Itulah yang terjadi kemarin. Berkat Umi, hal terburuk tidak terjadi. Jika bukan karena dia, aku tidak tahu apa yang akan terjadi padaku ...
“Tapi, bahkan jika aku bersikap egois, itu tidak akan merubah apapun 'kan? Mereka sudah memutuskan untuk bercerai, tangisan dan jeritanku hanya akan mengganggu mereka…”
"Kau benar. Tidak ada yang akan berubah bahkan jika kau berteriak pada mereka. Mereka mungkin sudah lama melewati titik di mana mereka akan mendengarkan kata-kata seorang anak tunggal.”
“Lalu, apa gunanya? Bertindak egois tidak akan berguna…”
"Tidak, itu tidak akan sia-sia."
“Eh?”
"Paling tidak, itu bisa membuatmu merasa lebih baik. Benar, begitu?"
"Ah…"
Kata-katanya menjadi jelas bagiku.
Sulit untuk mengubah orang lain melalui tindakan seseorang, tetapi lebih dari mungkin untuk mengubah diri sendiri melalui tindakan itu.
“Orang-orang akan berkata, 'Pikirkan bagaimana perasaan orang tuamu', atau 'Jadilah lebih dewasa'. Tapi pada akhirnya, itu hanya kata-kata kosong yang diucapkan oleh pihak yang tidak terkait. Pada akhirnya, satu-satunya orang yang bisa membantumu adalah dirimu sendiri. Jadi, kau tidak boleh menahan diri. Kau mungkin seorang anak, tetapi orang dewasa seharusnya tidak menahanmu lebih dari yang diperlukan.”
“…Tapi, bukankah menjadi egois itu buruk? Kau tidak akan mengatakan hal seperti ini kepada bawahanmu, kan, Daichi-san?”
"Benar. Nah, dalam pekerjaan kami, menjadi egois akan merugikan operasi kami, meskipun itu tergantung pada situasinya.”
“Menjadi dewasa sepertinya merepotkan…”
“Yah, kau akan mengalaminya sendiri setelah kau lulus.”
'Tidak perlu bagimu untuk memikirkannya sekarang', lanjutnya.
“Nah, hanya itu yang ingin aku katakan padamu. Aku tahu, aku terdengar seperti orang tua yang 'mengoceh'. Meski begitu, aku ingin kau tetap kuat, Maki-kun. Bagiku, keberadaanmu di keluarga Asanagi akan membuat segalanya lebih mudah. Kau tahu, di usiaku sekarang sulit untuk menyeimbangi sifat ceria Istri dan putriku..."
“…. Ah, aku bisa mengerti perasaanmu itu, Daichi-san."
Seperti yang aku pikirkan, kami mirip satu sama lain. Hanya tinggi badan dan postur tubuh kami yang berbeda.
“Meskipun Umi... Putriku itu agak egois dan nakal. Tapi, dia tetaplah gadis SMA biasa. Maki-kun, tolong jaga dia untukku.."

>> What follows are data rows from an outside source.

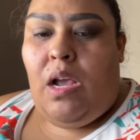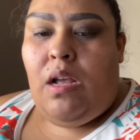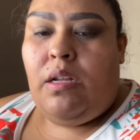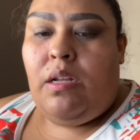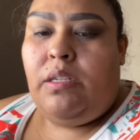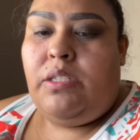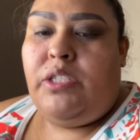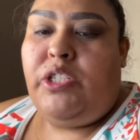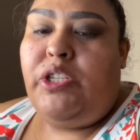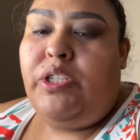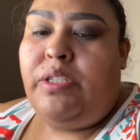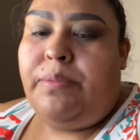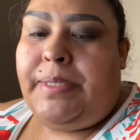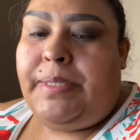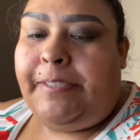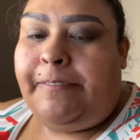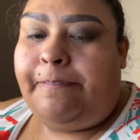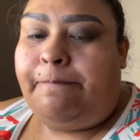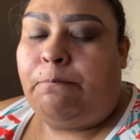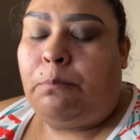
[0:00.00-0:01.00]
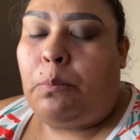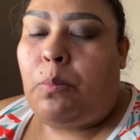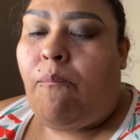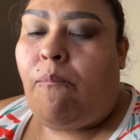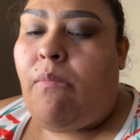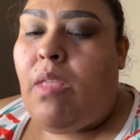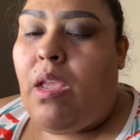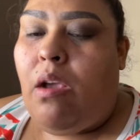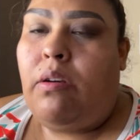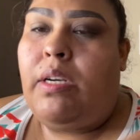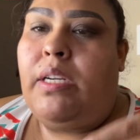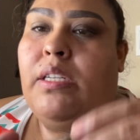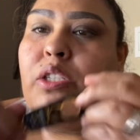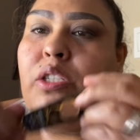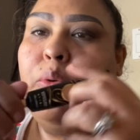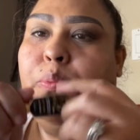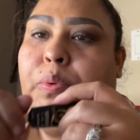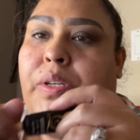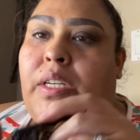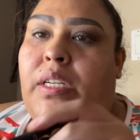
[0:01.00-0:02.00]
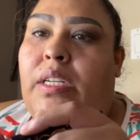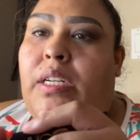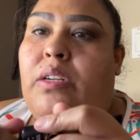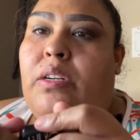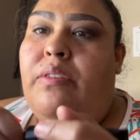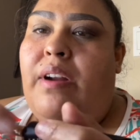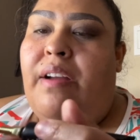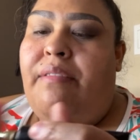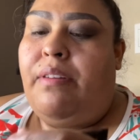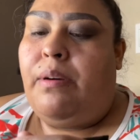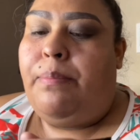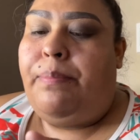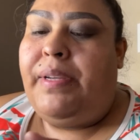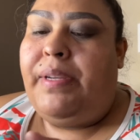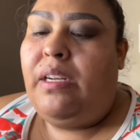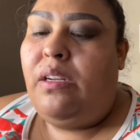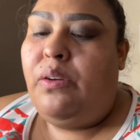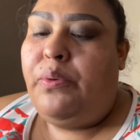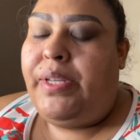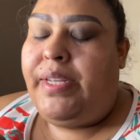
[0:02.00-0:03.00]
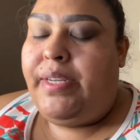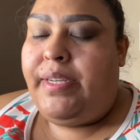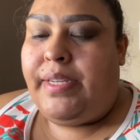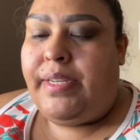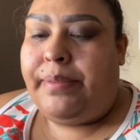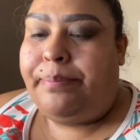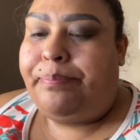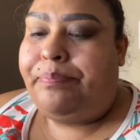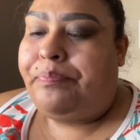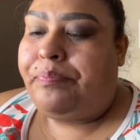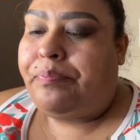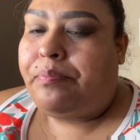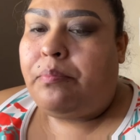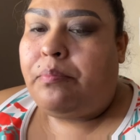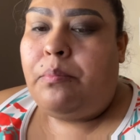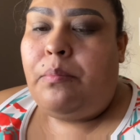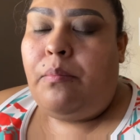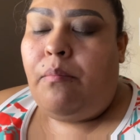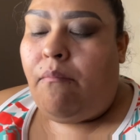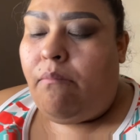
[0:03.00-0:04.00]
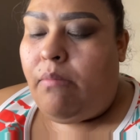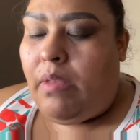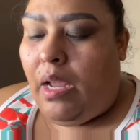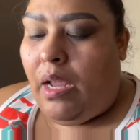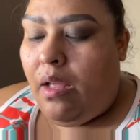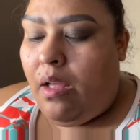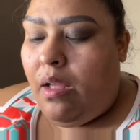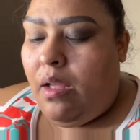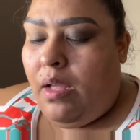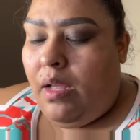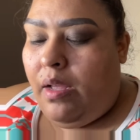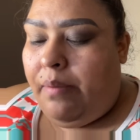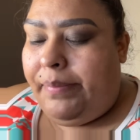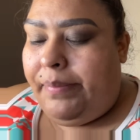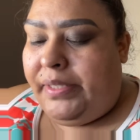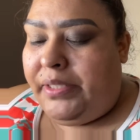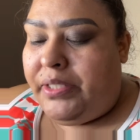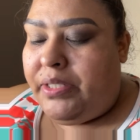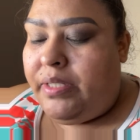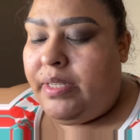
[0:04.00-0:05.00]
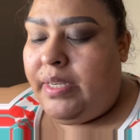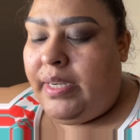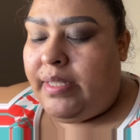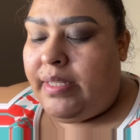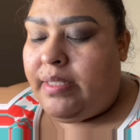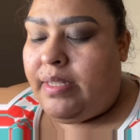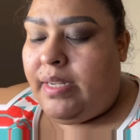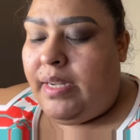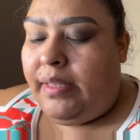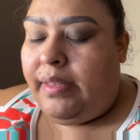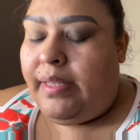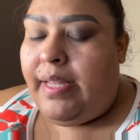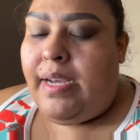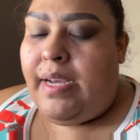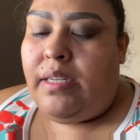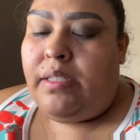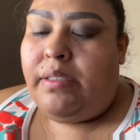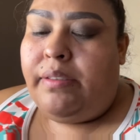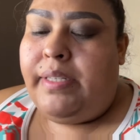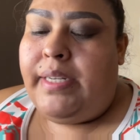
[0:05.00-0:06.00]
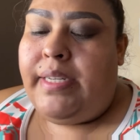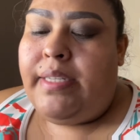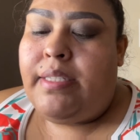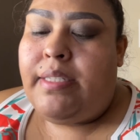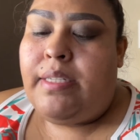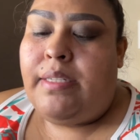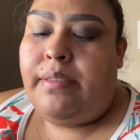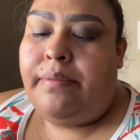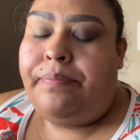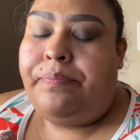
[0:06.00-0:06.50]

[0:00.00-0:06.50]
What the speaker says: Excuse me. Okay, so we're gonna grab our P. Louis again. Make sure you guys cut that crease.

"Ya, tentu saja.. Dan, terima kasih, Daichi-san."
Setelah itu, kami saling berjabat tangan.
.... Aku sangat senang bisa datang ke rumah Umi hari ini, meskipun aku membuat sedikit keributan tadi malam.. Seperti tiba-tiba menangis ketika makan malam, dilanjutkan dengan tidur bersama dengan Umi di kamarnya, kami bahkan hampir berciuman. Dan, terakhir.. Sora-san memberikan kami kuliah yang panjang tentang suatu hubungan.
Berkat kebaikan keluarga Asanagi, aku merasa jauh lebih baik sekarang.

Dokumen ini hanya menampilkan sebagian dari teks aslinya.